Scilex Holding Company

Attention: Investor Relations

960 San Antonio Road

Palo Alto, CA 94303

investorrelations@scilexholding.com

(650) 516-4310

We encourage stockholders to contact us by telephone or e-mail instead of physical mail to help ensure timely receipt of any request for proxy materials.

Street name stockholders may contact their broker, bank or other nominee to request information about householding.

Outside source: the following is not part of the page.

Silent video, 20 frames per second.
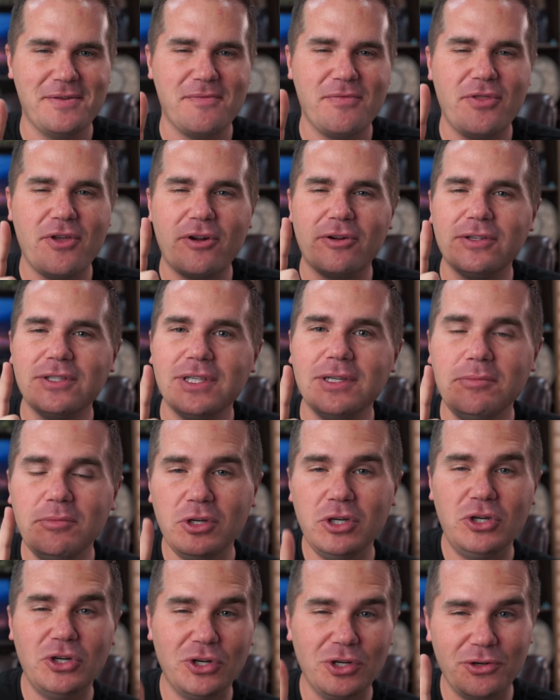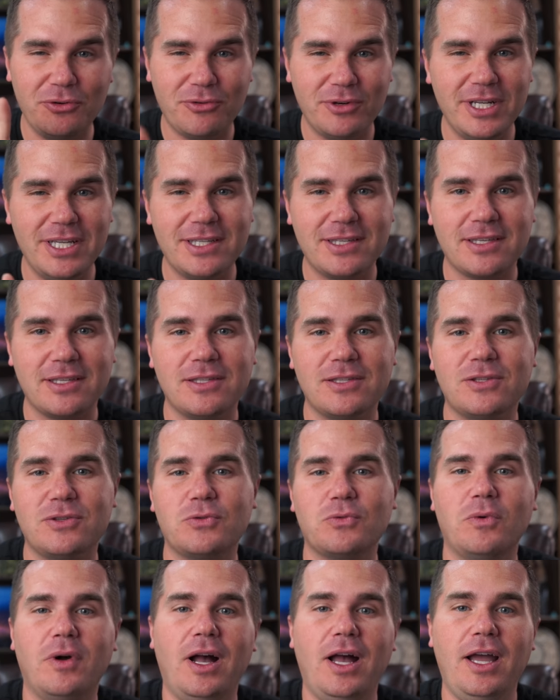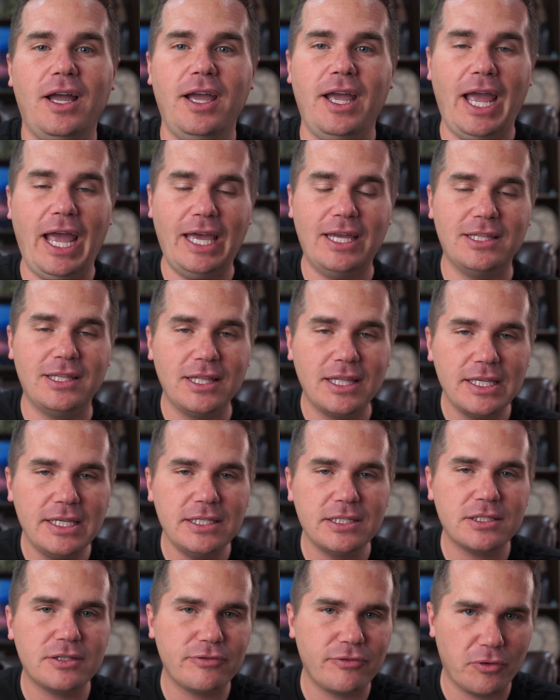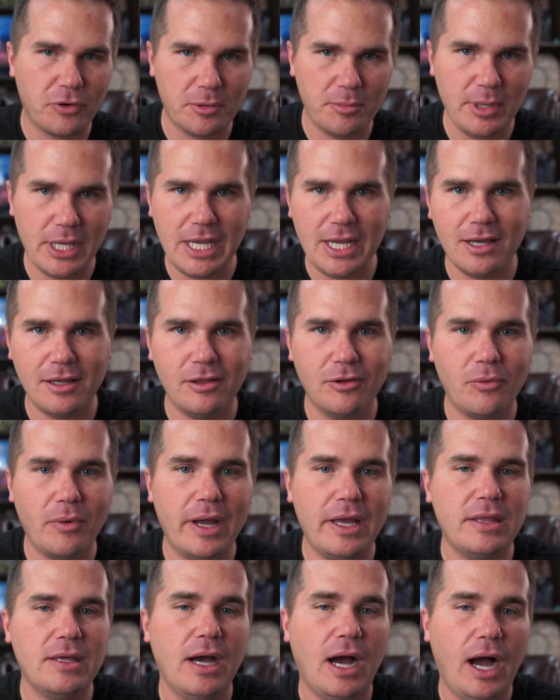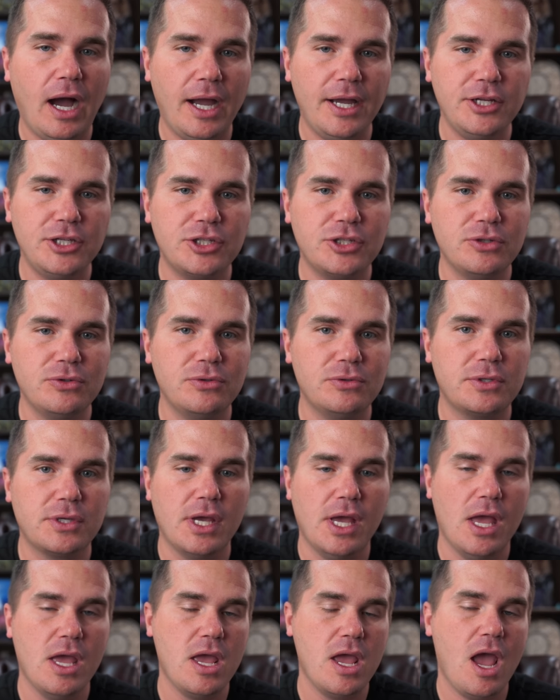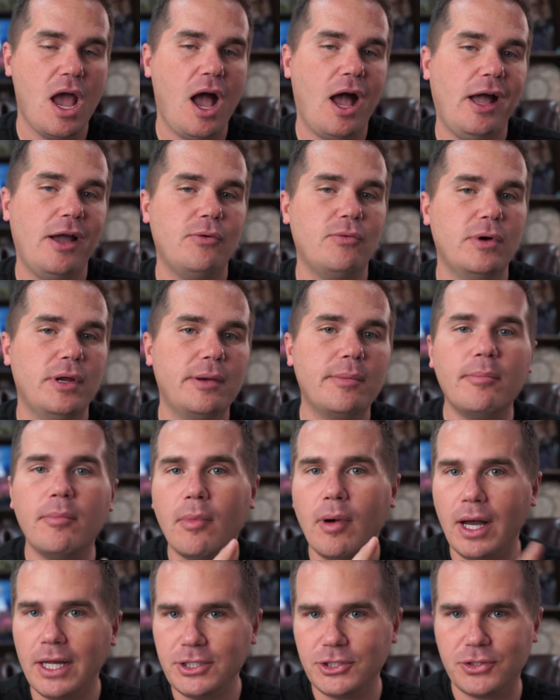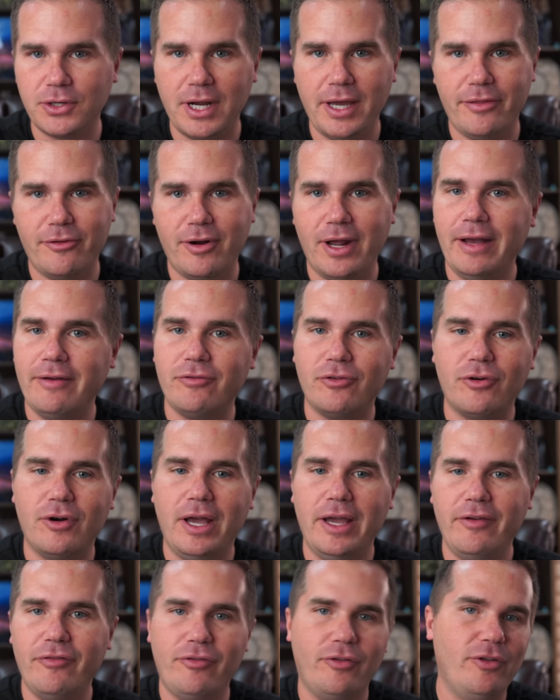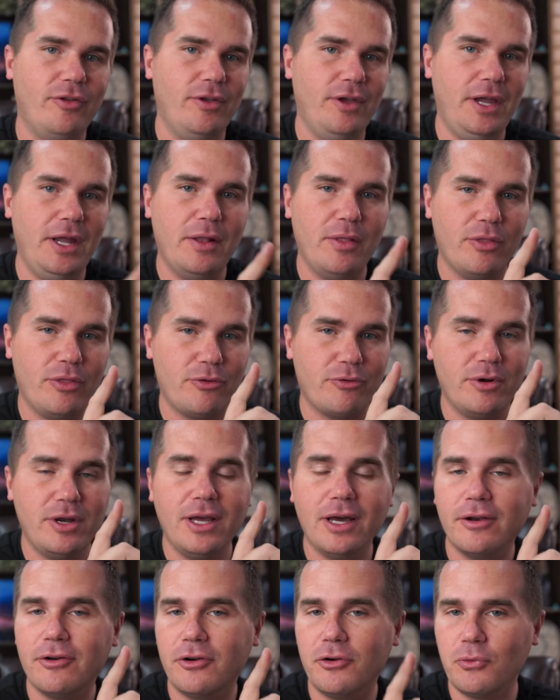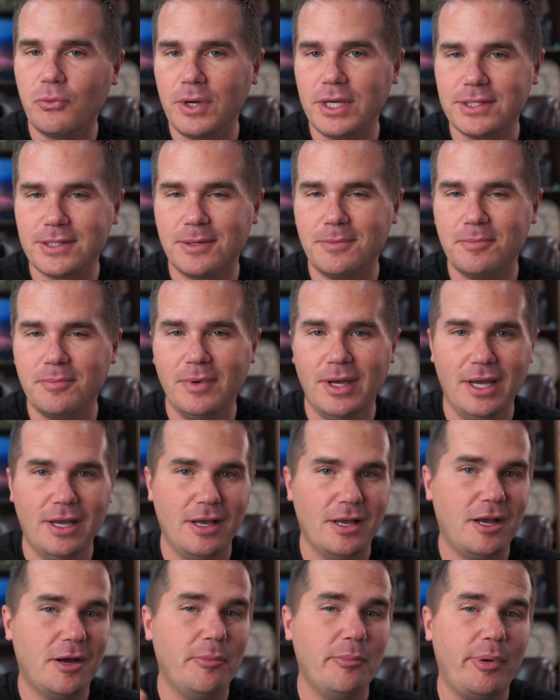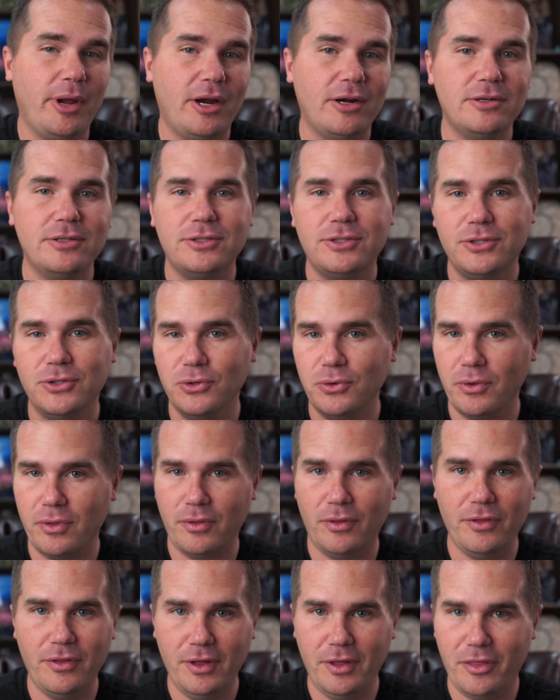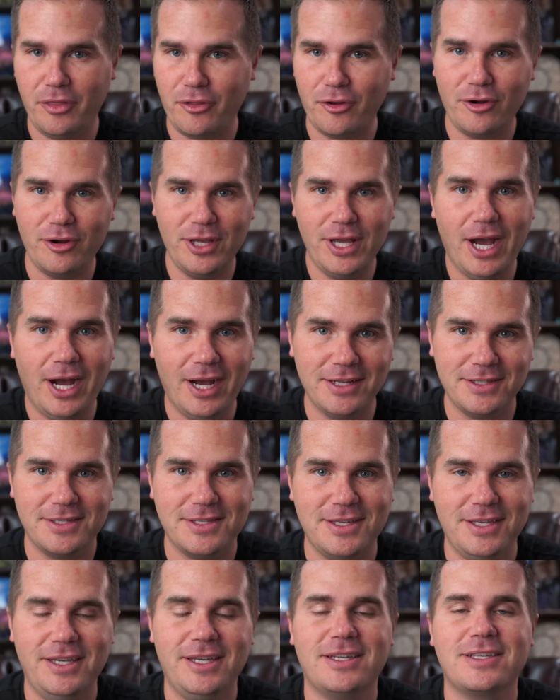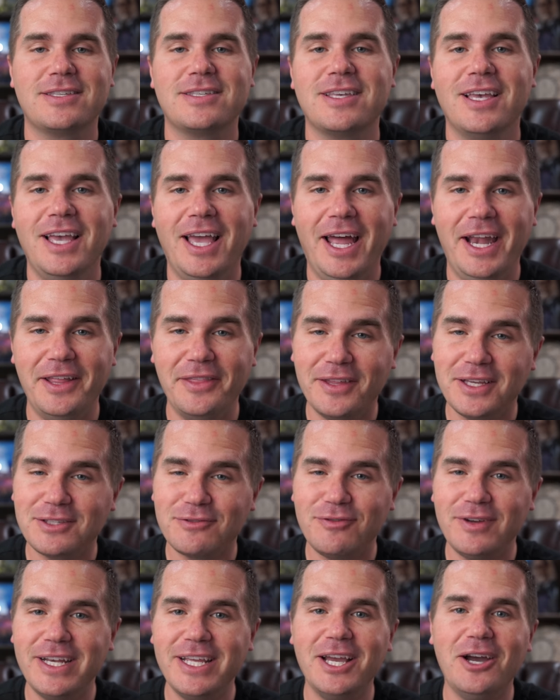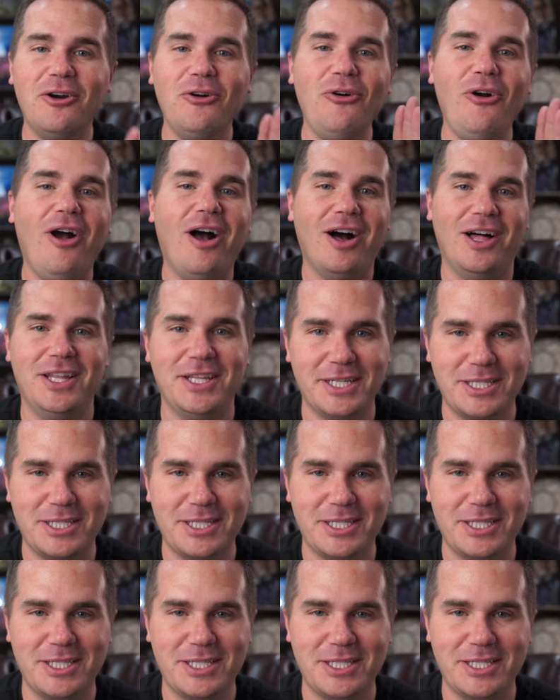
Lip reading: there are some good reasons why, at least for me and the way that I shoot, I would much rather have a rifle in 300 WISM compared to the 30-06. And in this video, I'll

What is the deadline to propose actions for consideration at next year’s annual meeting of stockholders or to nominate individuals to serve as directors?

Stockholder Proposals

Stockholders may present proper proposals for inclusion in our proxy statement and for consideration at next year’s annual meeting of stockholders by submitting their proposals in writing to our Corporate Secretary in a timely manner. For a stockholder proposal to be considered for inclusion in our proxy statement for the 2025 annual meeting of stockholders, our Corporate Secretary must receive the written proposal at our principal executive offices not later than the close of business on November 12, 2024. In addition, stockholder proposals must comply with the requirements of Rule 14a-8 under the Securities Exchange Act of 1934, as amended (the “Exchange Act”), regarding the inclusion of stockholder proposals in company-sponsored proxy materials. Stockholder proposals should be addressed to:

Scilex Holding Company

Attention: Corporate Secretary

960 San Antonio Road

Palo Alto, CA 94303

Our Bylaws also establish an advance notice procedure for stockholders who wish to present a proposal before an annual meeting of stockholders but do not intend for the proposal to be included in our proxy statement. Our Bylaws provide that the only business that may be conducted at an annual meeting of stockholders is business that is (i) specified in our notice of such annual meeting given by or at the direction of our Board, (ii) otherwise properly brought before such annual meeting by or at the direction of our Board or (iii) otherwise properly brought before such meeting by a stockholder of record at the time of such stockholder’s timely delivery of written notice to our Corporate Secretary, which notice must contain the information specified in our Bylaws, who is entitled to vote at such annual meeting and has complied with the notice procedures set forth in our Bylaws. To be timely for the 2025 annual meeting of stockholders, our Corporate Secretary must receive the written notice at our principal executive offices:

 

   

not earlier than the close of business on December 6, 2024; and

 

   

not later than the close of business on January 6, 2025.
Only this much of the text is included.